TAMBUNTING PAWNSHOP, INC. vs. COMMISSIONER OF INTERNAL REVENUE- Value Added Tax, Documentary Stamp Tax
FACTS:
Petitioner was assessed for deficiency Value Added Tax and Documentary Stamp Tax on the premise that, for the Value Added Tax, it was engaged in the sale of services.
ISSUES:
(1) Is Petitioner liable for the Value Added Tax?
(2) Can the imposition of surcharge and interest be waived on the imposition of deficiency Documentary Stamp Tax?
HELD:
(1) NO. Since Petitioner is considered a non-bank financial intermediary, it is subject to 10% VAT for the tax years 1996 to 2002 but since the collection of Value Added Tax from non-bank financial intermediaries was specifically deferred by law, Petitioner is not liable for Value Added Tax during these tax years. With the full implementation of the Value Added Tax system on non-bank financial intermediaries starting January 1, 2003, Petitioner is liable for 10% Value Added Tax for said tax year. And beginning 2004 up to the present, by virtue of R.A. No. 9238, petitioner is no longer liable for VAT but it is subject to percentage tax on gross receipts from 0% to 5%, as the case may be.
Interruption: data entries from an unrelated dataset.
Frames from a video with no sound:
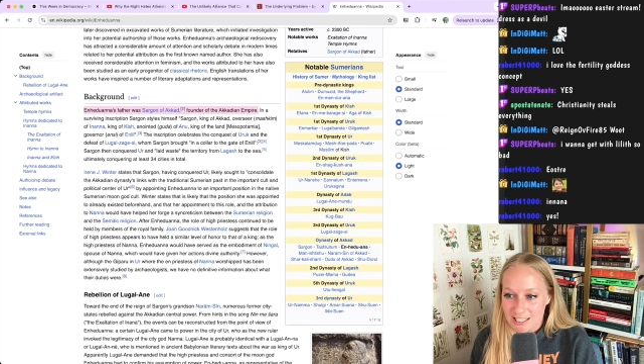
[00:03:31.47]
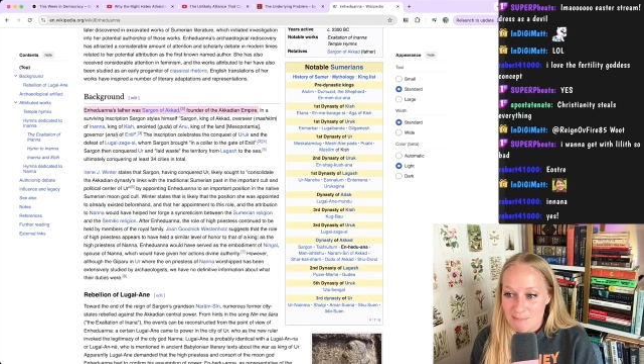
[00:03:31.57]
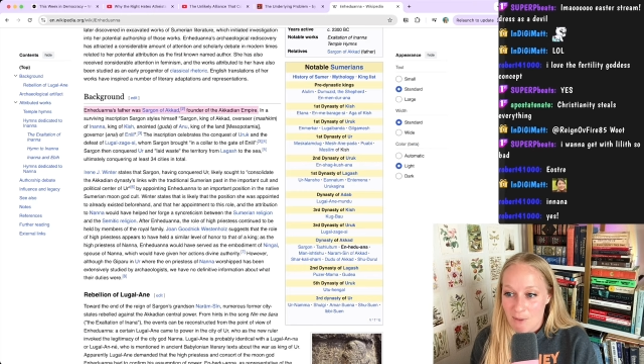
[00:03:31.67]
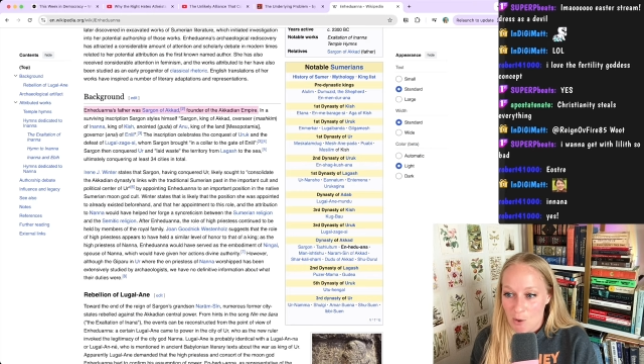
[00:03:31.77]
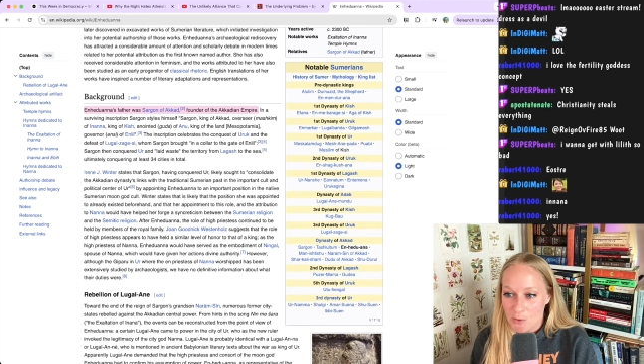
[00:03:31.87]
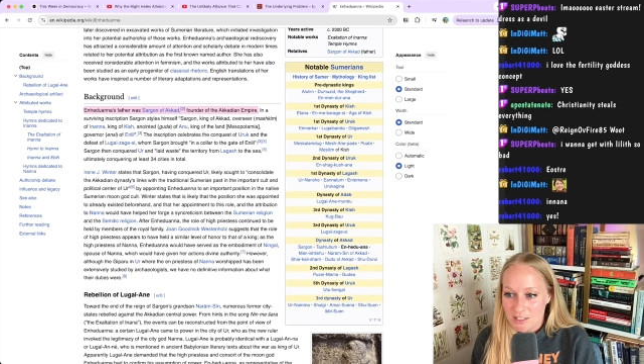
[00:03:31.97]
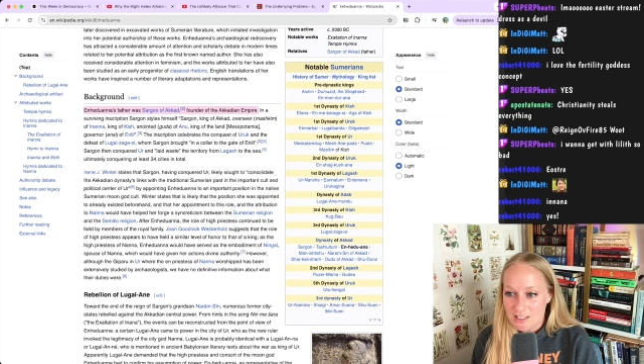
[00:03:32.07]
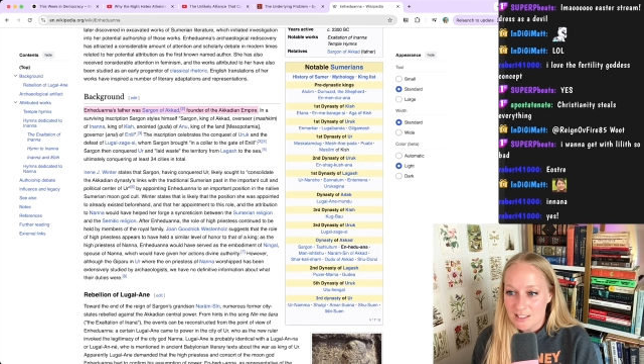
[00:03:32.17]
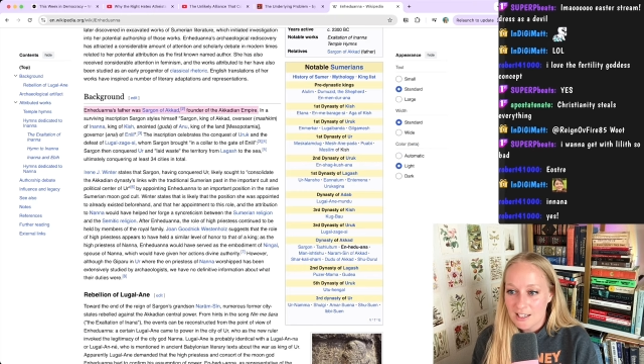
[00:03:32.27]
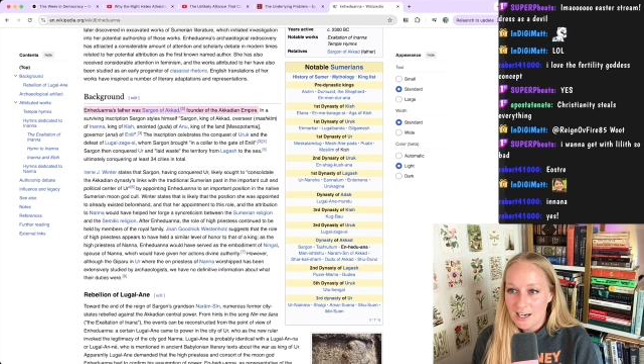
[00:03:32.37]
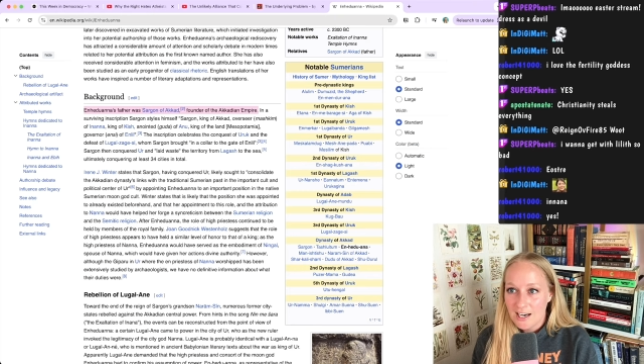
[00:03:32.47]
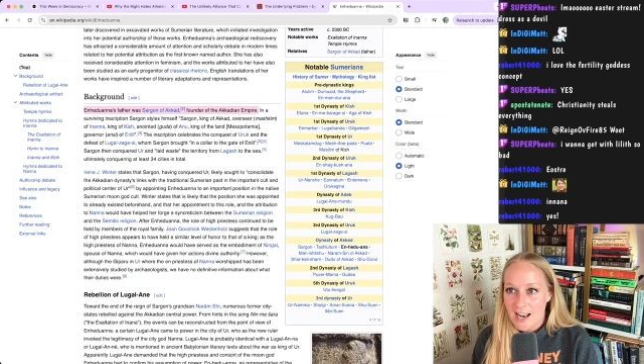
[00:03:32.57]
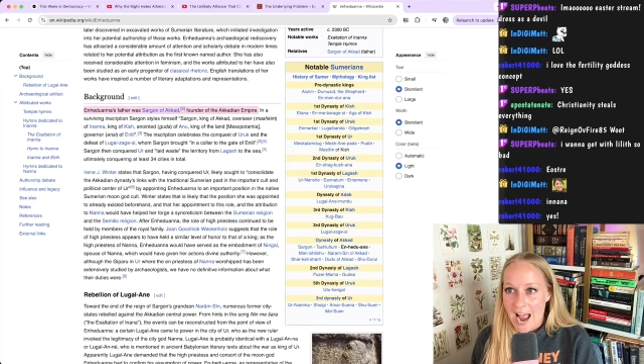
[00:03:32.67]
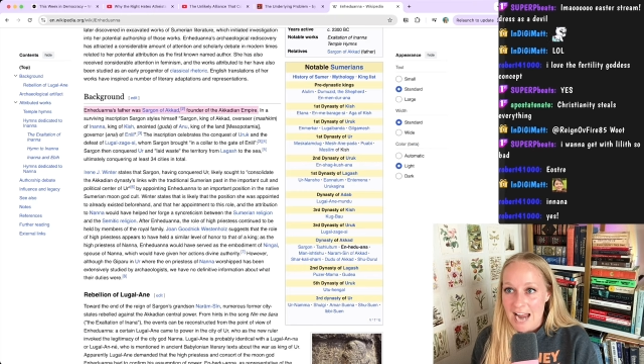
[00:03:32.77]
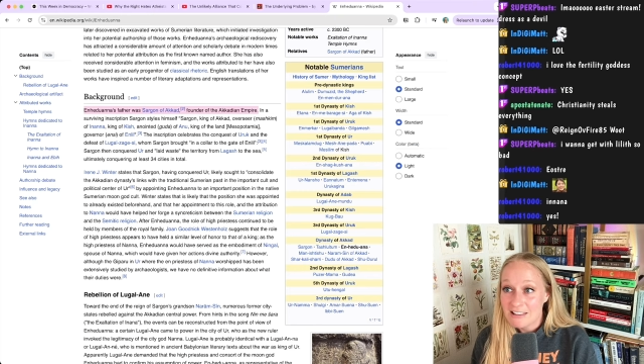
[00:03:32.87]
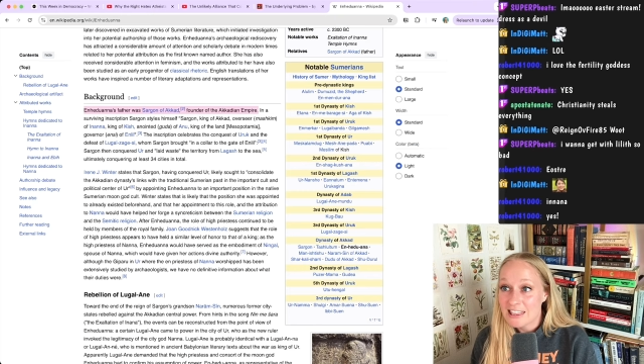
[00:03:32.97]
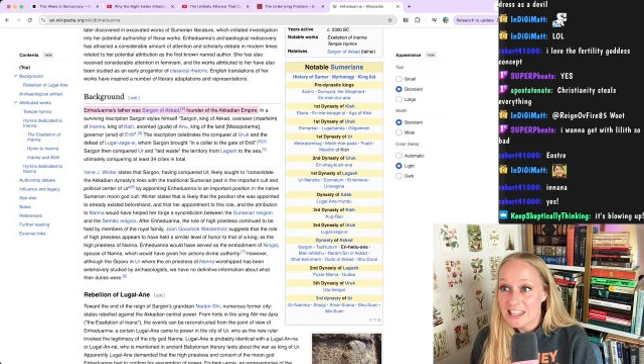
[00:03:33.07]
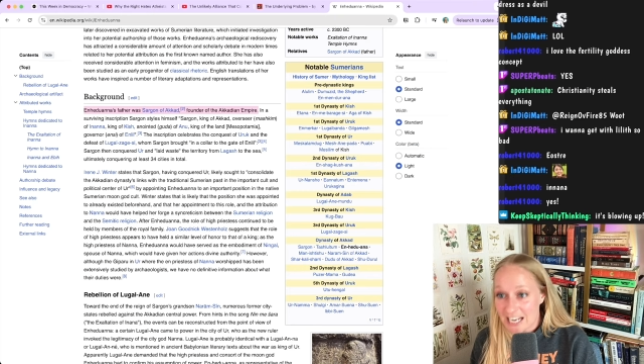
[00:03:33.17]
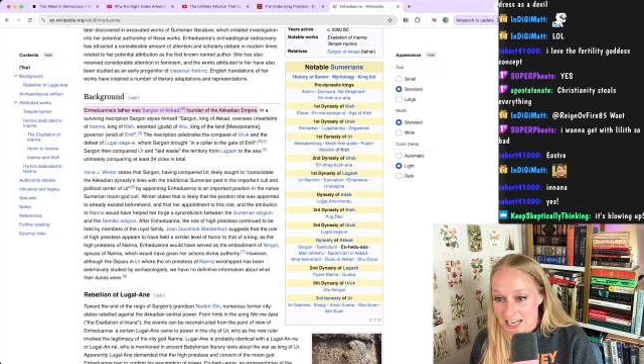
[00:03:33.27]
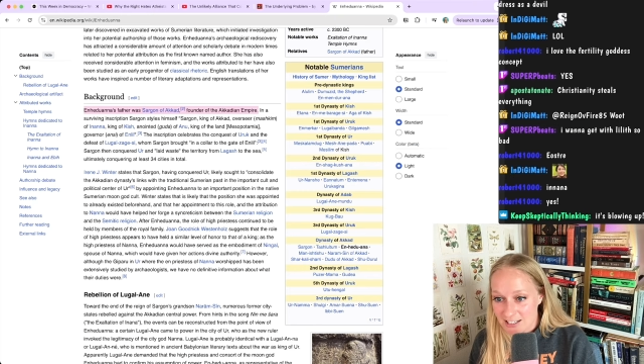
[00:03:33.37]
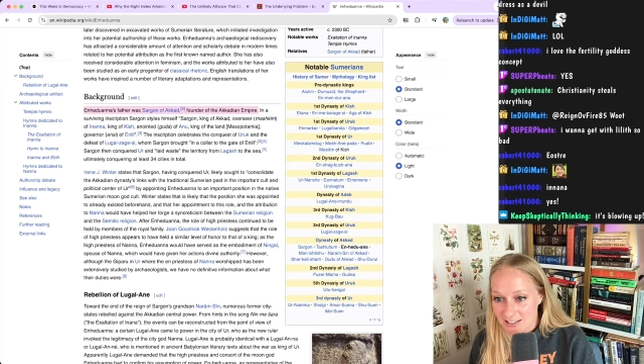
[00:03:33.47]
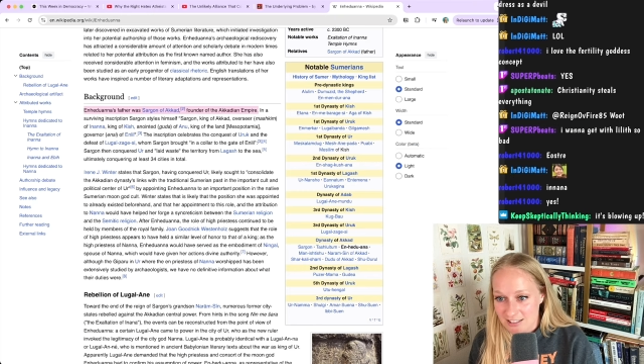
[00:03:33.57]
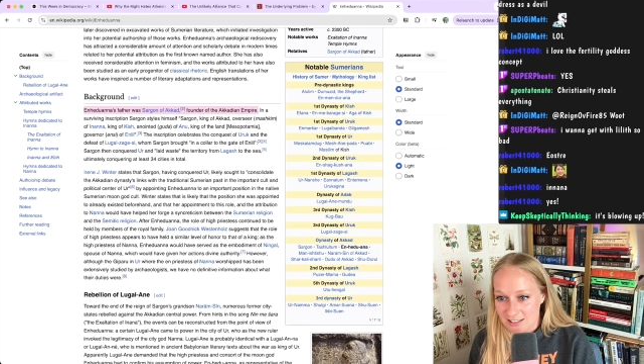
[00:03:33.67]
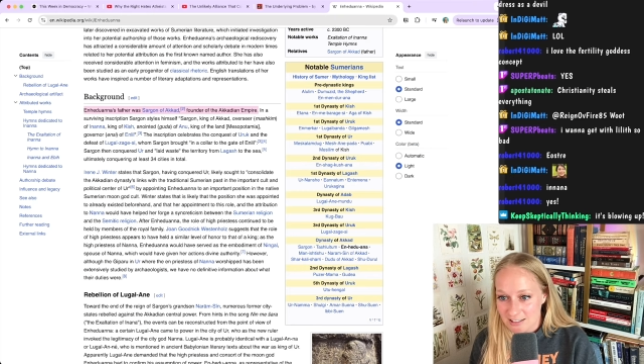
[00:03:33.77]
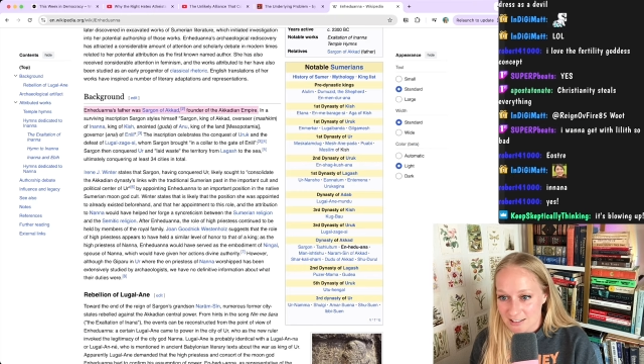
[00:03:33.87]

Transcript: emotes and things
(2) YES. Petitioner's argument against liability for surcharges and interest — that it was in good faith in not paying documentary stamp taxes, it having relied on the rulings of respondent CIR and the CTA that pawn tickets are not subject to documentary stamp taxes — was found to be meritorious. Good faith and honest belief that one is not subject to tax on the basis of previous interpretations of government agencies tasked to implement the tax law are sufficient justification to delete the imposition of surcharges and interest.